Of course this doesn’t only apply to shoppers at your favorite grocery store. It could be the completely healthy looking couple in front of you on the sidewalk. It could be one of the people in line in front of you at the Thai take-out. It could be one of your very best friends in front of you, smiling.

Stay home.

Plague diary, March 24

It’s all so eerie. Emails have just about stopped. Facebook is a trickle. Even Twitter has slowed dramatically. Come nightfall you don’t see people on the street, the neighbors have almost disappeared, traffic is almost not there, and now almost everyone on social media has vanished. This is the weirdest fucking time I can ever remember. Where are we all?

It’s 3 am now and I keep thinking I have stuff to do today but I don’t. Places to go but there aren’t. People to meet but none of them either. I go out on our sundeck in the middle of the city and it’s silence.

Plague diary, March 14

Today is the Feast of Saint Lidwid, patroness saint of the chronically ill and ice skaters. It occurs to me that if Ronald Colman got stoned he’d be James Mason. Try it yourself. Do Ronald Colman saying Bonita, smoke a joint, then do Ronald Colman saying Bonita again. Voila—James Mason. Sadly, if you actually can do Ronald Colman saying Bonita, you’re a cinch to be a coronavirus statistic. Hence, Saint Lidwid.

Our uniquely American coronavirus experiment

So it seems the United States has undertaken a fascinating experiment to see just how vulnerable septuagenarian presidential contenders in large crowds several times a week are to the coronavirus. Though death is unlikely—that increases dramatically after eighty—were any of them to fall ill to the virus they would certainly have to be hospitalized and quarantined, and I have no idea how long the hospital stay would be and when they’d be healthy enough to return to campaigning (let alone being president.) Even if the disease proves to be mild for most people it would likely still be severe for anyone in their seventies, perhaps even dangerously so. It’s hard to get around the fact that a presidential campaign in a rapidly expanding pandemic leaves candidates Biden, Sanders and Trump extremely vulnerable to getting very, very ill. Our presidential candidates are supposed to be seen personally by literally millions of people, wade into crowds, press the flesh, shake a zillion hands, kiss hundreds of babies, meet thousands of reporters, stay in hundreds of hotels and takes hundreds of trips by air. They must do everything the CDC tells you never to do.
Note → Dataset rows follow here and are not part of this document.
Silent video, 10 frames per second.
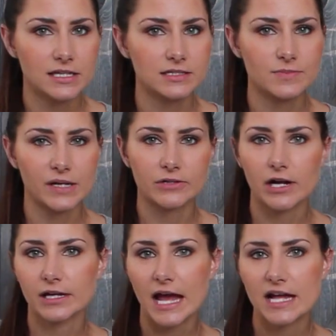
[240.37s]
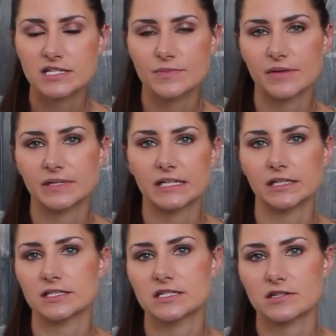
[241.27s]
He's been around cats. Maybe he
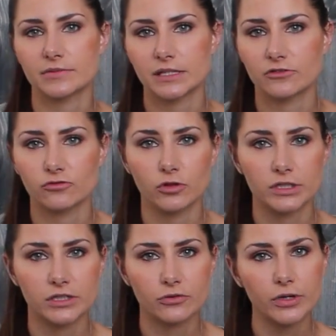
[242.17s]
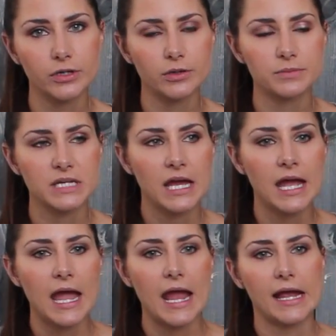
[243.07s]
needs to be fully groomed.
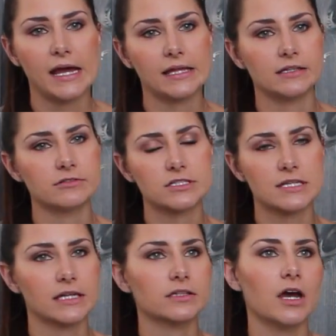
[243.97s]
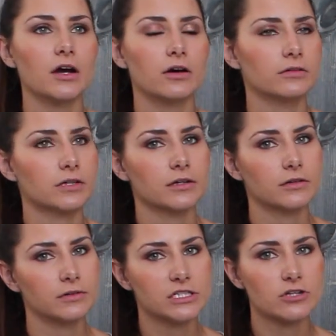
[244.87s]
And they were just like,
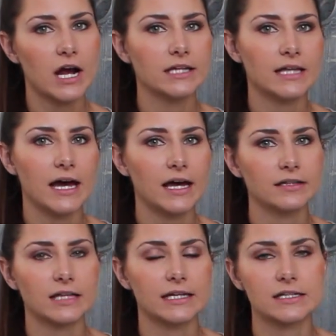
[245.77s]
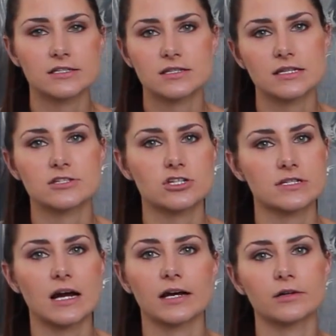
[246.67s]
no, we tried that. Like, it's
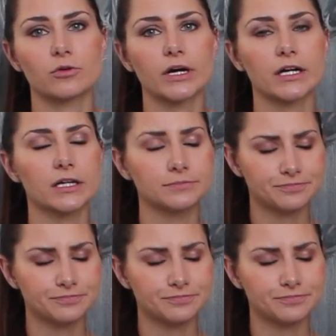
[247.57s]
just not going to work.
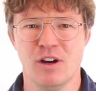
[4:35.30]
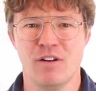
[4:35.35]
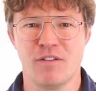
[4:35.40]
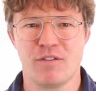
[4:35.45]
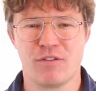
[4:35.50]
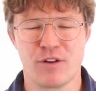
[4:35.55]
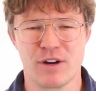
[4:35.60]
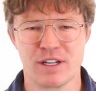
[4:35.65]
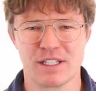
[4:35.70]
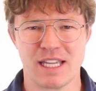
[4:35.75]

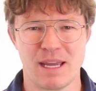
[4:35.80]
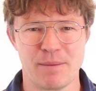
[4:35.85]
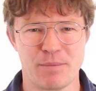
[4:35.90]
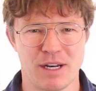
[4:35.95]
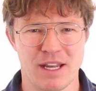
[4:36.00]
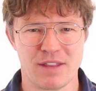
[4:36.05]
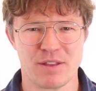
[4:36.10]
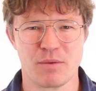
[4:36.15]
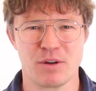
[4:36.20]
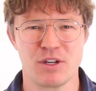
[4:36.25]
For example,
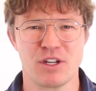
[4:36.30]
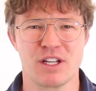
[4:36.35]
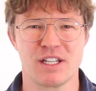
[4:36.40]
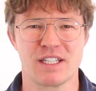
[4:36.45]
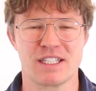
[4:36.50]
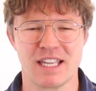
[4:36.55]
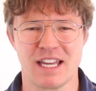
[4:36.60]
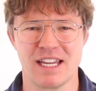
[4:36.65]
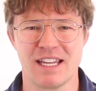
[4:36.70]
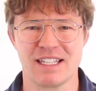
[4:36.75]
another one you could
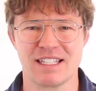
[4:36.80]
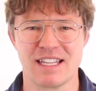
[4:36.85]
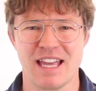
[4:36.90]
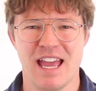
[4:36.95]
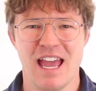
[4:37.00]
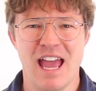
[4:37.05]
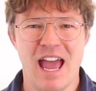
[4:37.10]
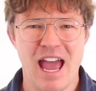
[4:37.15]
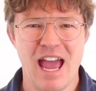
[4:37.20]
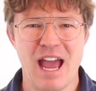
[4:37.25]
say is,
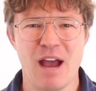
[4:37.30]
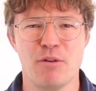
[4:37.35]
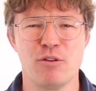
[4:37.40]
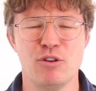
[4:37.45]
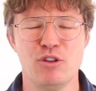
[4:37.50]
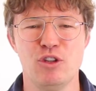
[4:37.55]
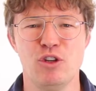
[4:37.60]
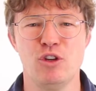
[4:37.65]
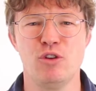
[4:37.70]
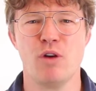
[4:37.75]
our
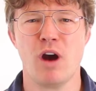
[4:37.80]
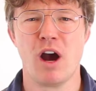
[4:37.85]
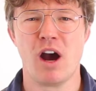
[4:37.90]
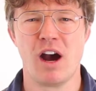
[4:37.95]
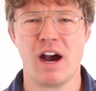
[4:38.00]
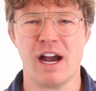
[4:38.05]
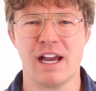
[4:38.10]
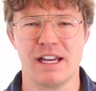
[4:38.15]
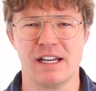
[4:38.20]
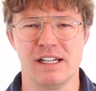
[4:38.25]
new
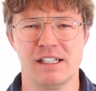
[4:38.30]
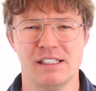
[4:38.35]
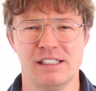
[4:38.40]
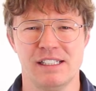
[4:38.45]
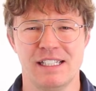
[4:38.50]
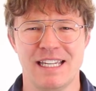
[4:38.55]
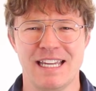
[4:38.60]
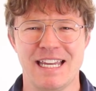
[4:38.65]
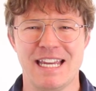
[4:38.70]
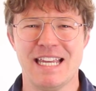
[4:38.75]
hire
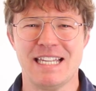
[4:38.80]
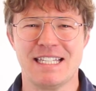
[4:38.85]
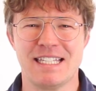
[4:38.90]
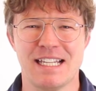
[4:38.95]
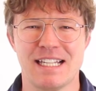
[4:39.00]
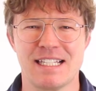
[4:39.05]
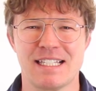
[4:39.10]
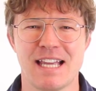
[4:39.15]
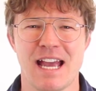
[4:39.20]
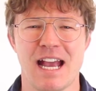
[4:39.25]
is
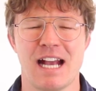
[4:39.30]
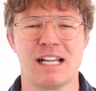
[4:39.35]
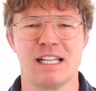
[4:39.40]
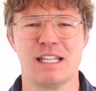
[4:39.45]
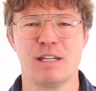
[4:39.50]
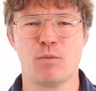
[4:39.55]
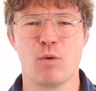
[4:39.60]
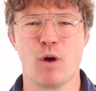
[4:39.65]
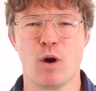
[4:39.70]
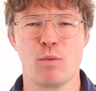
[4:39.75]

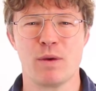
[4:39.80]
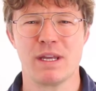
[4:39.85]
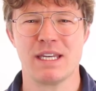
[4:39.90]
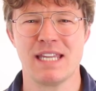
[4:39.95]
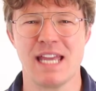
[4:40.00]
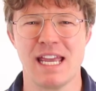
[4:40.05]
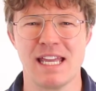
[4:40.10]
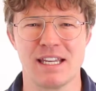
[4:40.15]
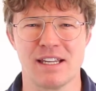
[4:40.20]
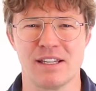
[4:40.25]
exactly what we
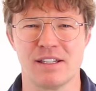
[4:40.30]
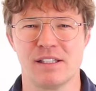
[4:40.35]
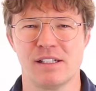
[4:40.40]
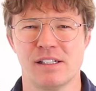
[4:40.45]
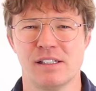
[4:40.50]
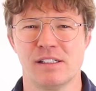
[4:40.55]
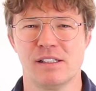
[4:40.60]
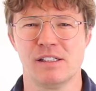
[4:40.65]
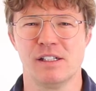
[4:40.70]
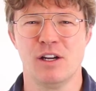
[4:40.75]
needed.
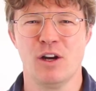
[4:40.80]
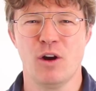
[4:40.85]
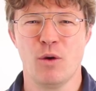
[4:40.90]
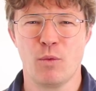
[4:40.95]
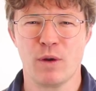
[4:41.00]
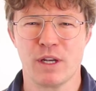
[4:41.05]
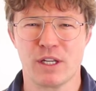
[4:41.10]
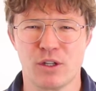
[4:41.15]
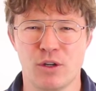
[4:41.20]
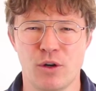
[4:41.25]

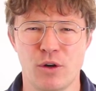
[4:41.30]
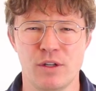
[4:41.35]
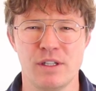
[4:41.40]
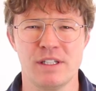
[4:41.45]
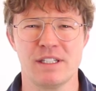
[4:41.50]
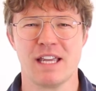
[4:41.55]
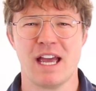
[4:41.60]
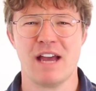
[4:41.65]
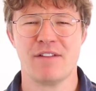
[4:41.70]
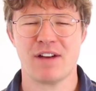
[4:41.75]
We
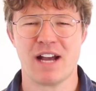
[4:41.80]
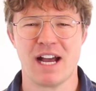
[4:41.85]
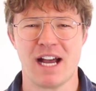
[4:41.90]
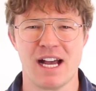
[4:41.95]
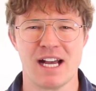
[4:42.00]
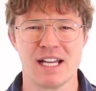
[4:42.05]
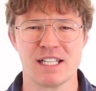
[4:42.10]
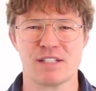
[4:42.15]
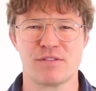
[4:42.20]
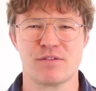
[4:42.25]
couldn't have
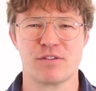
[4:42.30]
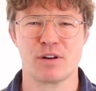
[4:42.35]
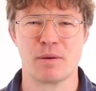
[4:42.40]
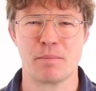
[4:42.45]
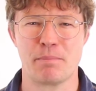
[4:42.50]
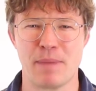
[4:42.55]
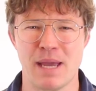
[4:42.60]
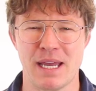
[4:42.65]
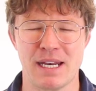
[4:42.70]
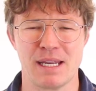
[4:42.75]
asked for a
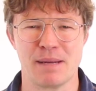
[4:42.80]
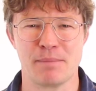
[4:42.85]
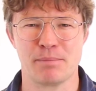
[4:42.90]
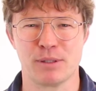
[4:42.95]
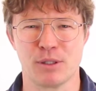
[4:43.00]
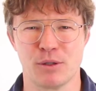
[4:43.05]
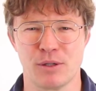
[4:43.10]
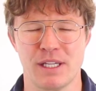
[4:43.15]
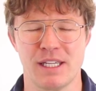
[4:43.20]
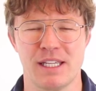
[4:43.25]
better
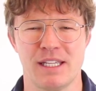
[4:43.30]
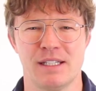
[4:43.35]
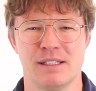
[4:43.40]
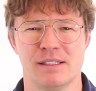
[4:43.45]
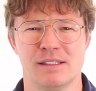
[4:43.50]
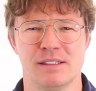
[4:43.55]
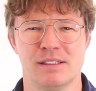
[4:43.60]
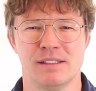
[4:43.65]
employee.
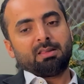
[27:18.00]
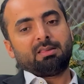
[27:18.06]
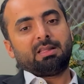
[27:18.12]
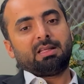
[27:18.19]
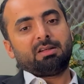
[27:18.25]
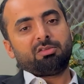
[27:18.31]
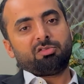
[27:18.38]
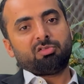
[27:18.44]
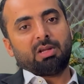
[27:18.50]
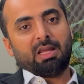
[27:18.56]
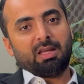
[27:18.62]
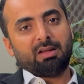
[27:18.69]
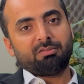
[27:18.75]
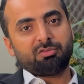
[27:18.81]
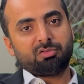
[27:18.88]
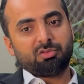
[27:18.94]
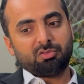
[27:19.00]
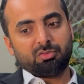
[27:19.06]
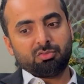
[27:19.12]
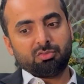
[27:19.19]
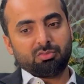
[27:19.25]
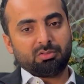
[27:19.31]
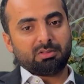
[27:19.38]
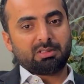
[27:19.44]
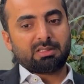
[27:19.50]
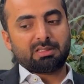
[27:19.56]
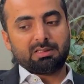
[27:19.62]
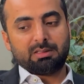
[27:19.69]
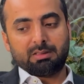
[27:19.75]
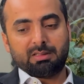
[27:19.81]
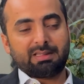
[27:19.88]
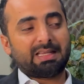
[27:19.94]
then you have to
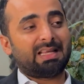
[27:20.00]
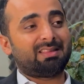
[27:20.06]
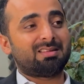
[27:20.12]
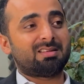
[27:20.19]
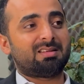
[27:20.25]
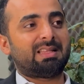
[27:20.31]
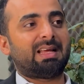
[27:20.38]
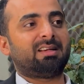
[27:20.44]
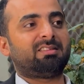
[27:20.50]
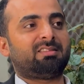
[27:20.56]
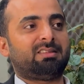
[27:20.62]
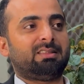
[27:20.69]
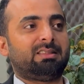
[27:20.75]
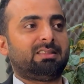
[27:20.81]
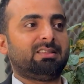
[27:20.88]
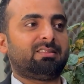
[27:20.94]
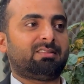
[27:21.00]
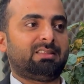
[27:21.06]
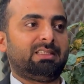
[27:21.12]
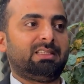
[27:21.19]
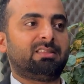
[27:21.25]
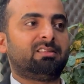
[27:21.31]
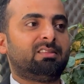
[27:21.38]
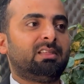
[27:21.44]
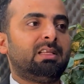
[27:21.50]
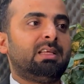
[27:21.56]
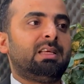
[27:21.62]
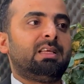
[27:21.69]
gather that statistics,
And then there’s the matter of testing everyone each had been in contact with and then quarantining the infected among them, not to mention the possibility of having to hospitalize some of those people as well. There are very few people who meet as many people as a presidential candidate in the heat of a campaign. Each, once infected, would be an extraordinarily effective disease vector, a Typhoid Mary gone meta, viral gone viral. Just the selfies alone hold extraordinary potential for exponential virus transmission. An iPhone is exquisitely designed to transfer the coronavirus from one victim to another with a swipe of the screen.

Interesting scenarios at the very least.